Two hundred thirty-five of 743 infants underwent treatment with inhibitors of gastric acidity, and 86 LOS episodes occurred. After multivariate analysis, exposure to inhibitors of gastric acidity remained significantly and independently associated with LOS (OR, 1.03; 95% CI, 1.008-1.067; P = .01); each day of inhibitors of gastric acidity exposure conferred an additional 3.7% odds of developing LOS. Risk was significant for Gram-negative (P < .001) and fungal (P = .001) pathogens, but not for Gram-positive pathogens (P = .97). On the test for interaction, 1 additional day of exposure to inhibitors of gastric acidity conferred an additional 7.7% risk for LOS (P = .003) in BLF-untreated infants, compared with 1.2% (P = .58) in BLF-treated infants.
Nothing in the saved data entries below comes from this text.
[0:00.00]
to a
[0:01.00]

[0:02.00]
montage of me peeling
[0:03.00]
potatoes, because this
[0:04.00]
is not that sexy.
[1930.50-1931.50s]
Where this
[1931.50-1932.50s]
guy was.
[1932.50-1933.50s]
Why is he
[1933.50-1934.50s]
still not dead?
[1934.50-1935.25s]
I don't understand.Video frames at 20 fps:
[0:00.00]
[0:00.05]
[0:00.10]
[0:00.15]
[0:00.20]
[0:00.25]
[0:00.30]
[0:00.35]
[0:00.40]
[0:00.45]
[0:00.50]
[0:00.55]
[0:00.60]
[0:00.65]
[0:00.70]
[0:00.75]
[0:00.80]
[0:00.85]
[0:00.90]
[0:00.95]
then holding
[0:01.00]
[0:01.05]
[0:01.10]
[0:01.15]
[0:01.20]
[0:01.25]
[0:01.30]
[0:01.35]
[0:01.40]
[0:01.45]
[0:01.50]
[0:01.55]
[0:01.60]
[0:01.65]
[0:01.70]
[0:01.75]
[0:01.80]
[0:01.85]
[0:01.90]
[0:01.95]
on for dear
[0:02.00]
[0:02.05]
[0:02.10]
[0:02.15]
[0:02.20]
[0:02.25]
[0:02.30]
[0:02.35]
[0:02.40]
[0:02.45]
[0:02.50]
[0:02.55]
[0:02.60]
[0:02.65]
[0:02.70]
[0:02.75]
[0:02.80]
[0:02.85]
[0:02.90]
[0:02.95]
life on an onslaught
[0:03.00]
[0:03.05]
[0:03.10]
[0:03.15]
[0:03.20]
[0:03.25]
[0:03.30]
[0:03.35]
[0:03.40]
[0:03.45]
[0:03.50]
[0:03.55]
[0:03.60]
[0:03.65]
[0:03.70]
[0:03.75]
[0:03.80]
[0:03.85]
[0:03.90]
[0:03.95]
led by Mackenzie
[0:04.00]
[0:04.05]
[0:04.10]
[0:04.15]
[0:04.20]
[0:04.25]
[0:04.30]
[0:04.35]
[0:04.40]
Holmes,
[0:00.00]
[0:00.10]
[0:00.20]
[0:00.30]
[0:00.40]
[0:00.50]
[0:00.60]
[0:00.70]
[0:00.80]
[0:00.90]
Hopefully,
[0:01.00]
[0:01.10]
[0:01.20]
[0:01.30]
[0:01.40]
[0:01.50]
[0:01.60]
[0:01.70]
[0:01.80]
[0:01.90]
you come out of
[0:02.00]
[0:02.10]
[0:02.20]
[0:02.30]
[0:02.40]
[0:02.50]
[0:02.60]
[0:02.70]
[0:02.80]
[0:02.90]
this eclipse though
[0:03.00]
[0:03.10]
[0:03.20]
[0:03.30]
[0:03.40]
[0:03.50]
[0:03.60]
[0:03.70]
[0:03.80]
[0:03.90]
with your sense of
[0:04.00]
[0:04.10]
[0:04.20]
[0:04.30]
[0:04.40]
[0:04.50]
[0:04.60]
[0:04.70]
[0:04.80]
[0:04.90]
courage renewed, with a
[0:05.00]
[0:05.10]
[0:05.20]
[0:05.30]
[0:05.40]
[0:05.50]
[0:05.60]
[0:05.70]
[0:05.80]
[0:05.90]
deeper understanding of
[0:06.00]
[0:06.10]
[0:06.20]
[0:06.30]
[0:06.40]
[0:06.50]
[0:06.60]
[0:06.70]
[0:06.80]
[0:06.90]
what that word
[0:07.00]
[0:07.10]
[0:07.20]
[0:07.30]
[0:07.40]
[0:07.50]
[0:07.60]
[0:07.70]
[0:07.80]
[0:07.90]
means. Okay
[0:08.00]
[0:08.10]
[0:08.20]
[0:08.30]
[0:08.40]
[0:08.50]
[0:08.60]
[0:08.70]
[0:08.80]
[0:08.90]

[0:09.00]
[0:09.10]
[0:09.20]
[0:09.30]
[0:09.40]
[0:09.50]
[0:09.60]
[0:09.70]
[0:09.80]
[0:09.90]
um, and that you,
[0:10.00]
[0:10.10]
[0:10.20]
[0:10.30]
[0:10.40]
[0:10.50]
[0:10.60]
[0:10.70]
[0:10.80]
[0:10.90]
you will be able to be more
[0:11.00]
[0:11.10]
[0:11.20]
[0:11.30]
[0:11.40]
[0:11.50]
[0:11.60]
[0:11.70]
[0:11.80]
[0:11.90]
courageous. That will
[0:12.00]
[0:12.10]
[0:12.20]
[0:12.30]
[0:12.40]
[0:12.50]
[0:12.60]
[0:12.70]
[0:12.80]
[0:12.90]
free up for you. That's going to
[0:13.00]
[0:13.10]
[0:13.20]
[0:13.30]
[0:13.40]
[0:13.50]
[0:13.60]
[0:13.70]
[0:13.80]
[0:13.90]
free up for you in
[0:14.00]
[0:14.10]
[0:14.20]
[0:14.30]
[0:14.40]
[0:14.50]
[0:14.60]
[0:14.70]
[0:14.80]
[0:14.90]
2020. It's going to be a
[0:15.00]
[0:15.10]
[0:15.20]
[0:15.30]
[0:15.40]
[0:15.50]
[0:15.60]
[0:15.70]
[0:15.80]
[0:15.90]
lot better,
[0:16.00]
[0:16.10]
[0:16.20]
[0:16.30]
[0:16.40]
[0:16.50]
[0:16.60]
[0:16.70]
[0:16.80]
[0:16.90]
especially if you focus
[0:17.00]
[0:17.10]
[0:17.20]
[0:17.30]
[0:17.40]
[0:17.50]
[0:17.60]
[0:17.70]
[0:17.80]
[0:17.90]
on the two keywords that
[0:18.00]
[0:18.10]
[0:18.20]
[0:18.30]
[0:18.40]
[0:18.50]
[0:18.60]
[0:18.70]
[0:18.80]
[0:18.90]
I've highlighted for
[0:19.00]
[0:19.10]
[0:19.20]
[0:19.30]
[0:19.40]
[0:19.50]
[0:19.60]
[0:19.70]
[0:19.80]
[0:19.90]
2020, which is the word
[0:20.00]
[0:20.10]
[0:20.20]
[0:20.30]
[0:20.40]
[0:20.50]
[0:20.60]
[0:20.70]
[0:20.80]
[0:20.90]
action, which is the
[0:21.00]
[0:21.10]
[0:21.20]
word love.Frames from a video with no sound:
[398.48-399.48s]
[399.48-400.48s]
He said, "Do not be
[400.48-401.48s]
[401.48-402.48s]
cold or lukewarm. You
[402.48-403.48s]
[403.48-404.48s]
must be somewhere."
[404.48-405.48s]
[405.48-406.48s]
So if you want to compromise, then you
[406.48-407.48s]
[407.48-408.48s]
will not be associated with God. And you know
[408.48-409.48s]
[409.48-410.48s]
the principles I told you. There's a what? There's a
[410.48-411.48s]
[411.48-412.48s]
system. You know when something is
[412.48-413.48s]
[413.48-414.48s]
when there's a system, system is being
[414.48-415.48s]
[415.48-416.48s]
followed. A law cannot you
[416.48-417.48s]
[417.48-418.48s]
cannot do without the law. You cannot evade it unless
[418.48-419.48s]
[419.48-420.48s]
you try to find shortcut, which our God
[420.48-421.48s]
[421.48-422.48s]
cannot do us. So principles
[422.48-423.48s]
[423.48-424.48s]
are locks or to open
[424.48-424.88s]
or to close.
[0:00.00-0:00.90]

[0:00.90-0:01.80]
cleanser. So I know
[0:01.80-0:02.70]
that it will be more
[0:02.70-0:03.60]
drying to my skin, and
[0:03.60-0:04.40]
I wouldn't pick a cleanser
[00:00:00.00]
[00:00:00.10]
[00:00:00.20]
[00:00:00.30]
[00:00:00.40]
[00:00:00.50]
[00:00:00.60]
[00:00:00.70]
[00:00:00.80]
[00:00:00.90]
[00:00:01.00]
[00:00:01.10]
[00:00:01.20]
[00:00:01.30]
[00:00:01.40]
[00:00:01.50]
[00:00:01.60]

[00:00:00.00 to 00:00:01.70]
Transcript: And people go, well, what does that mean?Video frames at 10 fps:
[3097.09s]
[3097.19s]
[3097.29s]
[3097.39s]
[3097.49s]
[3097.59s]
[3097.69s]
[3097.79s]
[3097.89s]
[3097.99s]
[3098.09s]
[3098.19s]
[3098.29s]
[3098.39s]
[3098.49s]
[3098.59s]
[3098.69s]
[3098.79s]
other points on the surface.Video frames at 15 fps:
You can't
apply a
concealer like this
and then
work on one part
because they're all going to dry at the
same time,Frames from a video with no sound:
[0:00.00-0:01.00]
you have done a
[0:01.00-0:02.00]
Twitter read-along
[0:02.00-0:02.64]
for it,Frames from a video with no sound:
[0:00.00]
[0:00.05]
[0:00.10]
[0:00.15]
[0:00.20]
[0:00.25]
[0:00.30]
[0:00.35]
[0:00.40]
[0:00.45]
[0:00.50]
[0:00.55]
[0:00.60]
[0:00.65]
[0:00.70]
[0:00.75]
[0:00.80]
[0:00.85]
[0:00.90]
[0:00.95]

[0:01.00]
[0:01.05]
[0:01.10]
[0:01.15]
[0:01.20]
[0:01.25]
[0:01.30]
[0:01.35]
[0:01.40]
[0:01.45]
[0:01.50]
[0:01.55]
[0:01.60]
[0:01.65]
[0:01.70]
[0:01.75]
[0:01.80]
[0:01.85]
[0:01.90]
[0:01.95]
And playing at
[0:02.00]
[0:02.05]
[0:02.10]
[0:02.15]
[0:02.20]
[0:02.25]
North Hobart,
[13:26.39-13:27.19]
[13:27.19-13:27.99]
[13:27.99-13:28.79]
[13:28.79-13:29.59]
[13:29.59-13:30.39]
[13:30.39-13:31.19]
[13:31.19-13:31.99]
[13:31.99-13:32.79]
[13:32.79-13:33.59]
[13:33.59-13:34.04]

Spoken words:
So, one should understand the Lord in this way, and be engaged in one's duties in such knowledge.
Exposure to inhibitors of gastric acidity is significantly associated with the occurrence of LOS in preterm VLBW infants. Concomitant administration of BLF counteracts this selective disadvantage.
isrctn.org: ISRCTN53107700.
研究抗胃酸药物(如 H2 受体阻滞剂或质子泵抑制剂)的暴露是否会独立增加新生儿重症监护病房极低出生体重(VLBW)早产儿感染的风险。
这是一项针对牛乳铁蛋白(BLF)补充(联合或不联合益生菌鼠李糖乳杆菌 GG)与安慰剂预防早产儿晚发性败血症(LOS)和坏死性小肠结肠炎(NEC)的多中心、随机对照试验的前瞻性数据的二次分析。抗胃酸药物的使用是根据主治医生的临床判断,按照推荐剂量/方案进行的。评估了 LOS/NEC 婴儿和无 LOS/NEC 婴儿之间抗胃酸药物暴露天数的分布。通过多变量逻辑回归控制出生体重、胎龄、抗胃酸药物治疗时间和 BLF 暴露的相互调整作用。测试了抗胃酸药物和 BLF 之间的相互作用;然后计算了任何一天的抗胃酸药物暴露对接受 BLF 治疗和未接受 BLF 治疗的婴儿的影响。
743 名婴儿中有 235 名接受了抗胃酸药物治疗,发生了 86 例 LOS 发作。多变量分析后,抗胃酸药物的暴露与 LOS 显著且独立相关(OR,1.03;95%CI,1.008-1.067;P=0.01);每天接触抗胃酸药物会增加 3.7%的 LOS 发病风险。革兰氏阴性(P<0.001)和真菌(P=0.001)病原体的风险显著,但革兰氏阳性病原体的风险不显著(P=0.97)。在交互作用检验中,与 BLF 未治疗的婴儿相比,BLF 治疗的婴儿每多暴露 1 天抗胃酸药物,LOS 的风险增加 7.7%(P=0.003),而增加 1.2%(P=0.58)。
抗胃酸药物的暴露与 VLBW 早产儿 LOS 的发生显著相关。同时给予 BLF 可抵消这种选择性劣势。
isrctn.org:ISRCTN53107700。